● **ACTIVITY**:
Copy exactly. Include the line containing "[00:00:00.90 to 00:00:01.80]", every line after it, and the last line below, but no pictures.

● **Data extracted from a collection**:
◆ ◆ ◆ ◆ ◆ ◆ ◆

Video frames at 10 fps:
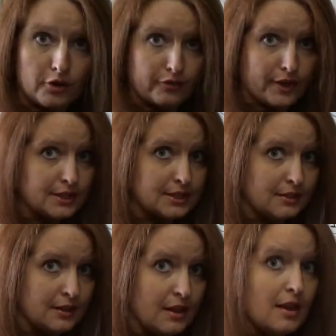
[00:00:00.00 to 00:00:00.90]
perfect,
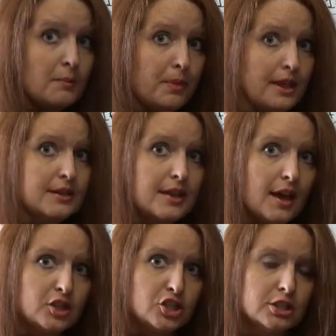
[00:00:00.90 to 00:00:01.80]
pay
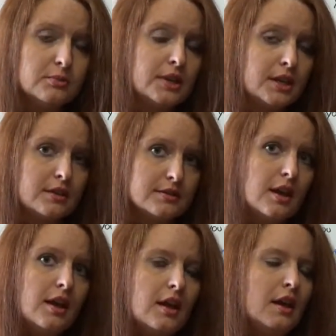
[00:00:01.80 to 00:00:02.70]
attention, because
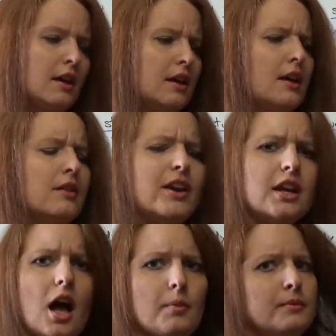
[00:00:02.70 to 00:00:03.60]
a
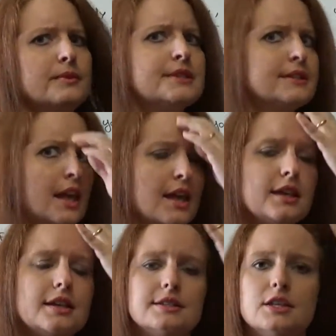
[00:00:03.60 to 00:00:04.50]
very common
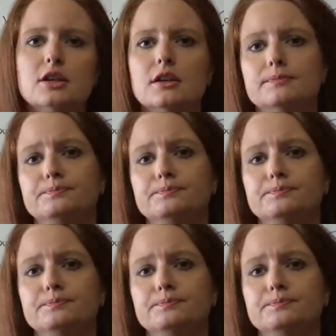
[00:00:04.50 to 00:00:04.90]
mistake is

◆ ◆ ◆ ◆ ◆ ◆ ◆

● **EXERCISE RESULT**:
[00:00:00.90 to 00:00:01.80]
pay
[00:00:01.80 to 00:00:02.70]
attention, because
[00:00:02.70 to 00:00:03.60]
a
[00:00:03.60 to 00:00:04.50]
very common
[00:00:04.50 to 00:00:04.90]
mistake is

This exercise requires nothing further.